Simple RL

Welcome! Here we'll showcase some basic examples of typical RL programming tasks.

Example 1: Grid World

First, we'll grab our relevant imports: some agents, an MDP, an a function to facilitate running experiments and plotting:


In [1]:
# Add simple_rl to system path.
import os
import sys
parent_dir = os.path.abspath(os.path.join(os.getcwd(), os.pardir))
sys.path.insert(0, parent_dir)

from simple_rl.agents import QLearningAgent, RandomAgent
from simple_rl.tasks import GridWorldMDP
from simple_rl.run_experiments import run_agents_on_mdp

Next, we make an MDP and a few agents:


In [2]:
# Setup MDP.
mdp = GridWorldMDP(width=6, height=6, init_loc=(1,1), goal_locs=[(6,6)])

# Setup Agents.
ql_agent = QLearningAgent(actions=mdp.get_actions()) 
rand_agent = RandomAgent(actions=mdp.get_actions())

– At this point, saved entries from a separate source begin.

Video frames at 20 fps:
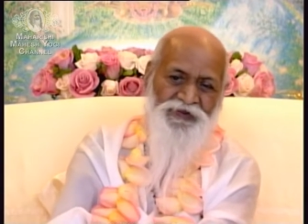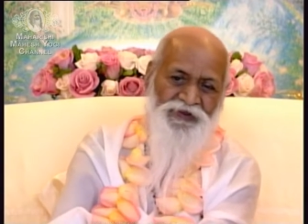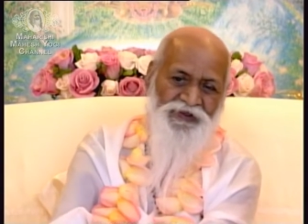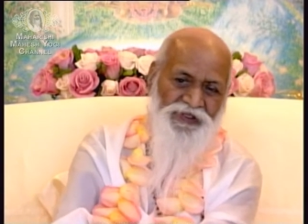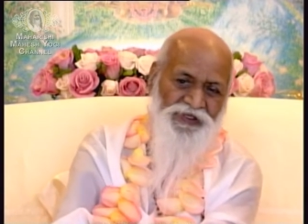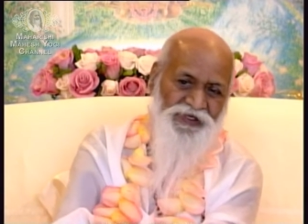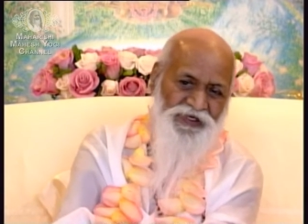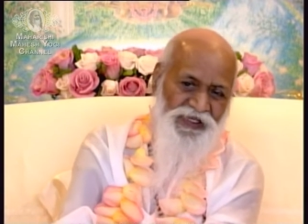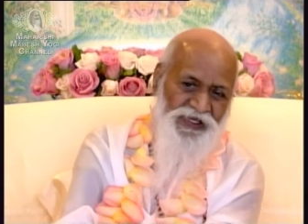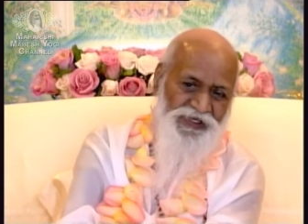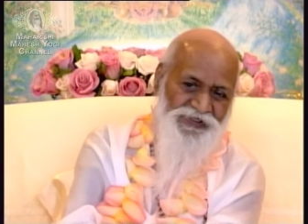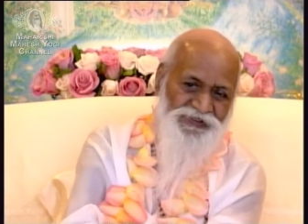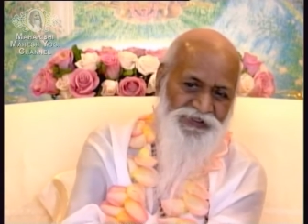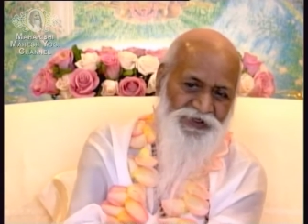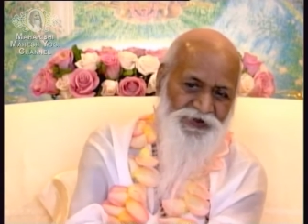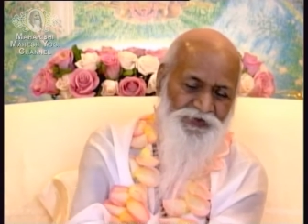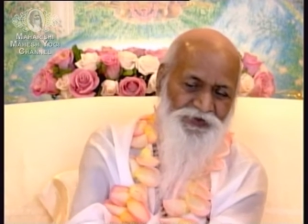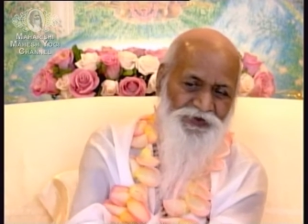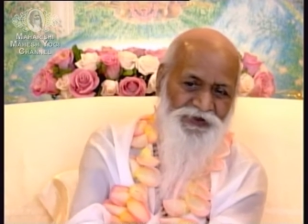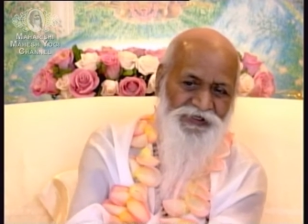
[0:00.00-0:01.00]
the
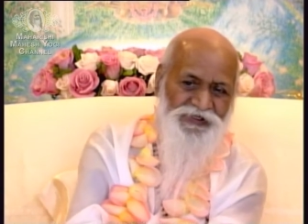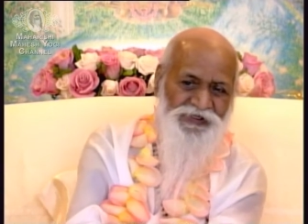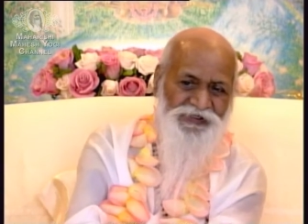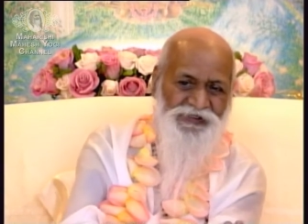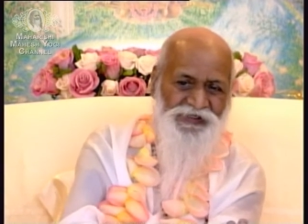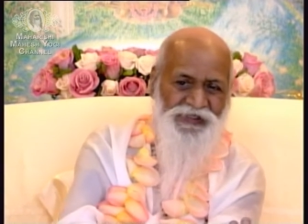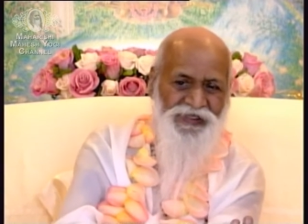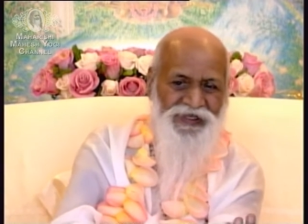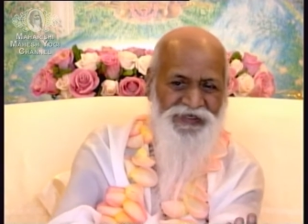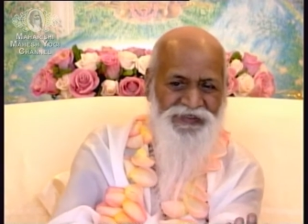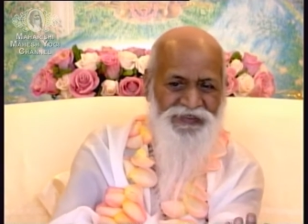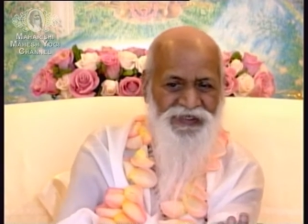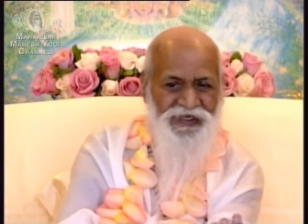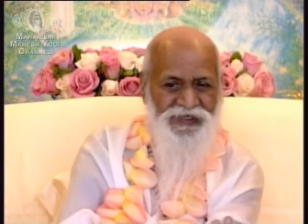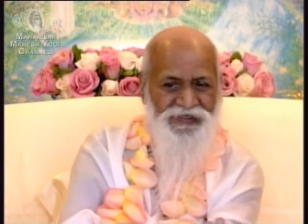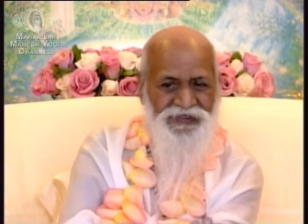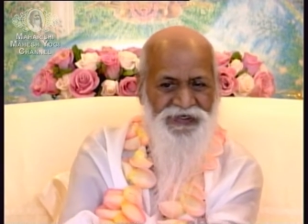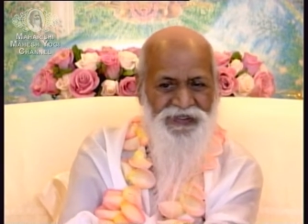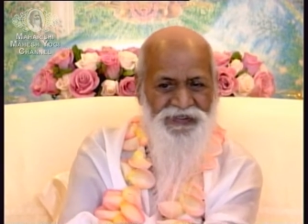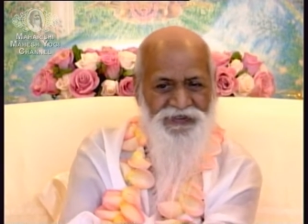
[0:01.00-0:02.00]
nature works like
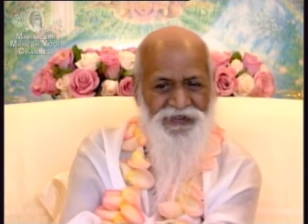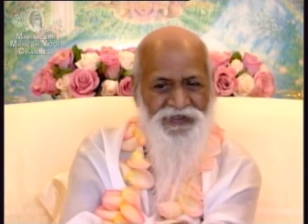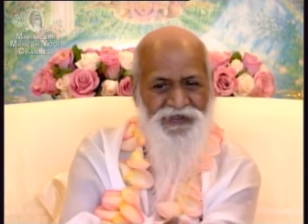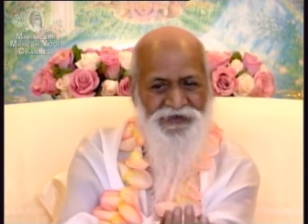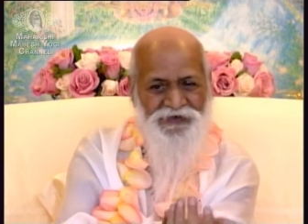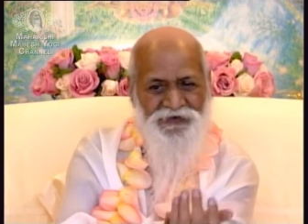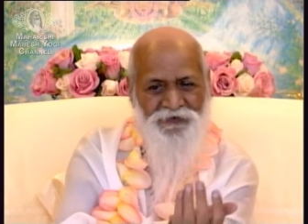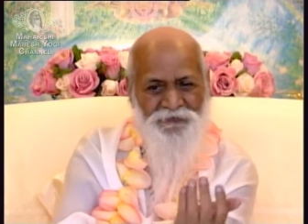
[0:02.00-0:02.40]
that, like that.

The real meat of simple_rl are the functions that run experiments. The first of which takes a list of agents and an mdp and simulates their interaction:


In [3]:
# Run experiment and make plot.
run_agents_on_mdp([ql_agent, rand_agent], mdp, instances=5, episodes=100, steps=40, reset_at_terminal=True, verbose=False)


Running experiment: 
(MDP)
	gridworld_h-6_w-6
(Agents)
	qlearner
	random
(Params)
	instances : 5
	episodes : 100
	steps : 40

qlearner is learning.
  Instance 1 of 5.
  Instance 2 of 5.
  Instance 3 of 5.
  Instance 4 of 5.
  Instance 5 of 5.

random is learning.
  Instance 1 of 5.
  Instance 2 of 5.
  Instance 3 of 5.
  Instance 4 of 5.
  Instance 5 of 5.


--- TIMES ---
qlearner agent took 0.89 seconds.
random agent took 0.35 seconds.
-------------

We can throw R-Max, introduced by [Brafman and Tennenholtz, 2002] in the mix, too:


In [43]:
from simple_rl.agents import RMaxAgent

rmax_agent = RMaxAgent(actions=mdp.get_actions(), horizon=3, s_a_threshold=1)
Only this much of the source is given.